DIRECTIONS FOR THIS TASK:
Reproduce every entry that follows word for word, but omit the images.

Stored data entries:
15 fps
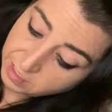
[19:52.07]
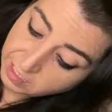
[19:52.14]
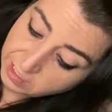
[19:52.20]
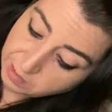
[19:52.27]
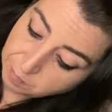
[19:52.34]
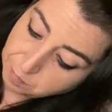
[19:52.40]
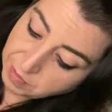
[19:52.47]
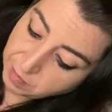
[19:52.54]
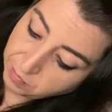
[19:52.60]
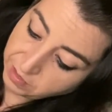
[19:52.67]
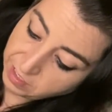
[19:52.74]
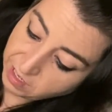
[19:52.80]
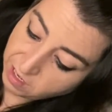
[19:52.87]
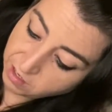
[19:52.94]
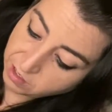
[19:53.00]
And a
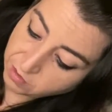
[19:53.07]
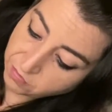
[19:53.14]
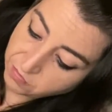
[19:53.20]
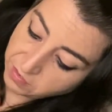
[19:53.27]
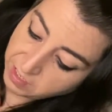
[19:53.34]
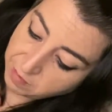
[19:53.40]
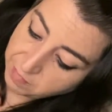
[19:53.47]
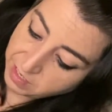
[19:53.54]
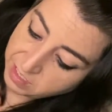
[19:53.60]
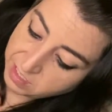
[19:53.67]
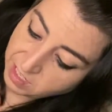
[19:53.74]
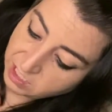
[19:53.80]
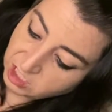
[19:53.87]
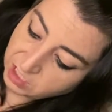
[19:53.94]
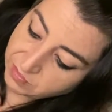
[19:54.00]
bibliography. My
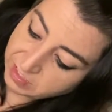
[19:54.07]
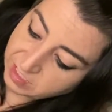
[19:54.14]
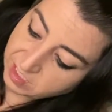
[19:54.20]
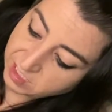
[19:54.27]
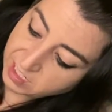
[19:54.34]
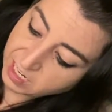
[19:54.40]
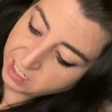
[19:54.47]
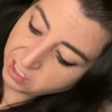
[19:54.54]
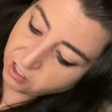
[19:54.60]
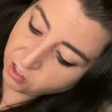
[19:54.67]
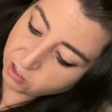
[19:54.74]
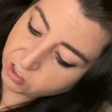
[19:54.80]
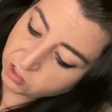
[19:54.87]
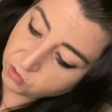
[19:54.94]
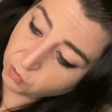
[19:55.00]
God, she even cited her
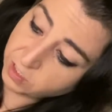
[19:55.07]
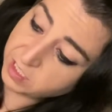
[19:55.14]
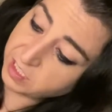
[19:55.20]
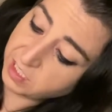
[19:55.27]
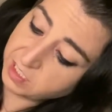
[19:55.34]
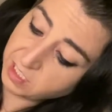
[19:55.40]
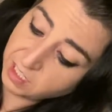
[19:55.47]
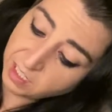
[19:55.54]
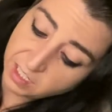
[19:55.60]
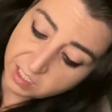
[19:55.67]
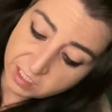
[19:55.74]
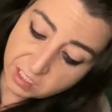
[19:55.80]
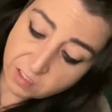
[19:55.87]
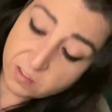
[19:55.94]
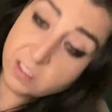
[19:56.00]
sources.
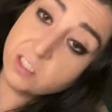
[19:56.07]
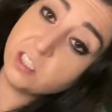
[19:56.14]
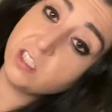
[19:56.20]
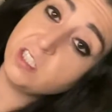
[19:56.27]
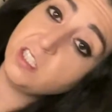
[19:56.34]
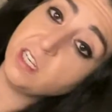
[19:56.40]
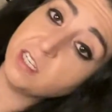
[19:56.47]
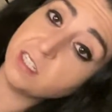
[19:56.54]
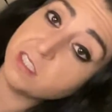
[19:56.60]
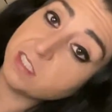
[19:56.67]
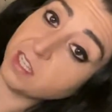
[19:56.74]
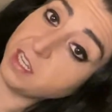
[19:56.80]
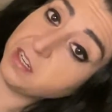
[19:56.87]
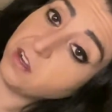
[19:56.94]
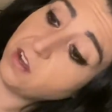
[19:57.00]
Yo, this chick is
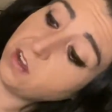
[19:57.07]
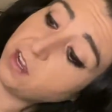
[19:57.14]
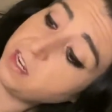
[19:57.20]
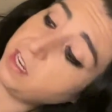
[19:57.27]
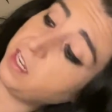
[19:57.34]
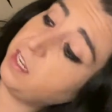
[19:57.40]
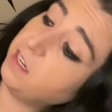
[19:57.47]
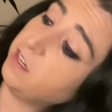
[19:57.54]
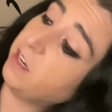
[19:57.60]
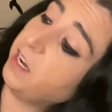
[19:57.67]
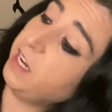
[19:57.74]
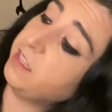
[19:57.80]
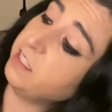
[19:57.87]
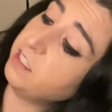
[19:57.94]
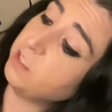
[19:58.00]
like on it, all
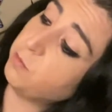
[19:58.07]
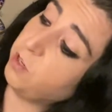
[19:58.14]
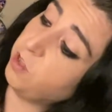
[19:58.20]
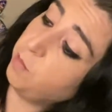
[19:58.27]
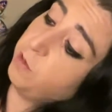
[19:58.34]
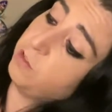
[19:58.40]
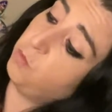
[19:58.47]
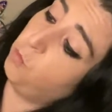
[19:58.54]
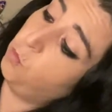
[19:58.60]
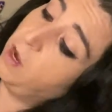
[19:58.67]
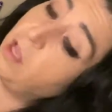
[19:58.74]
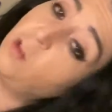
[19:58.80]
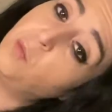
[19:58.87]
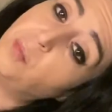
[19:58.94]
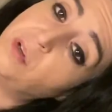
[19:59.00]
right? This is one of the most
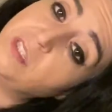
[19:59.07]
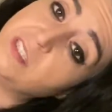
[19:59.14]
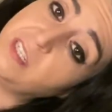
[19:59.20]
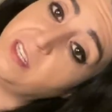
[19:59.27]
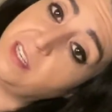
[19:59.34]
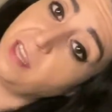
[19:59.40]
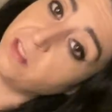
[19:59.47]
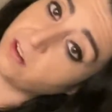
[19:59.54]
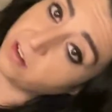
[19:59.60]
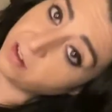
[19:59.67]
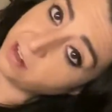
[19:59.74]
well put together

ANSWER FOR THIS EXERCISE:
15 fps
[19:52.07]
[19:52.14]
[19:52.20]
[19:52.27]
[19:52.34]
[19:52.40]
[19:52.47]
[19:52.54]
[19:52.60]
[19:52.67]
[19:52.74]
[19:52.80]
[19:52.87]
[19:52.94]
[19:53.00]
And a
[19:53.07]
[19:53.14]
[19:53.20]
[19:53.27]
[19:53.34]
[19:53.40]
[19:53.47]
[19:53.54]
[19:53.60]
[19:53.67]
[19:53.74]
[19:53.80]
[19:53.87]
[19:53.94]
[19:54.00]
bibliography. My
[19:54.07]
[19:54.14]
[19:54.20]
[19:54.27]
[19:54.34]
[19:54.40]
[19:54.47]
[19:54.54]
[19:54.60]
[19:54.67]
[19:54.74]
[19:54.80]
[19:54.87]
[19:54.94]
[19:55.00]
God, she even cited her
[19:55.07]
[19:55.14]
[19:55.20]
[19:55.27]
[19:55.34]
[19:55.40]
[19:55.47]
[19:55.54]
[19:55.60]
[19:55.67]
[19:55.74]
[19:55.80]
[19:55.87]
[19:55.94]
[19:56.00]
sources.
[19:56.07]
[19:56.14]
[19:56.20]
[19:56.27]
[19:56.34]
[19:56.40]
[19:56.47]
[19:56.54]
[19:56.60]
[19:56.67]
[19:56.74]
[19:56.80]
[19:56.87]
[19:56.94]
[19:57.00]
Yo, this chick is
[19:57.07]
[19:57.14]
[19:57.20]
[19:57.27]
[19:57.34]
[19:57.40]
[19:57.47]
[19:57.54]
[19:57.60]
[19:57.67]
[19:57.74]
[19:57.80]
[19:57.87]
[19:57.94]
[19:58.00]
like on it, all
[19:58.07]
[19:58.14]
[19:58.20]
[19:58.27]
[19:58.34]
[19:58.40]
[19:58.47]
[19:58.54]
[19:58.60]
[19:58.67]
[19:58.74]
[19:58.80]
[19:58.87]
[19:58.94]
[19:59.00]
right? This is one of the most
[19:59.07]
[19:59.14]
[19:59.20]
[19:59.27]
[19:59.34]
[19:59.40]
[19:59.47]
[19:59.54]
[19:59.60]
[19:59.67]
[19:59.74]
well put together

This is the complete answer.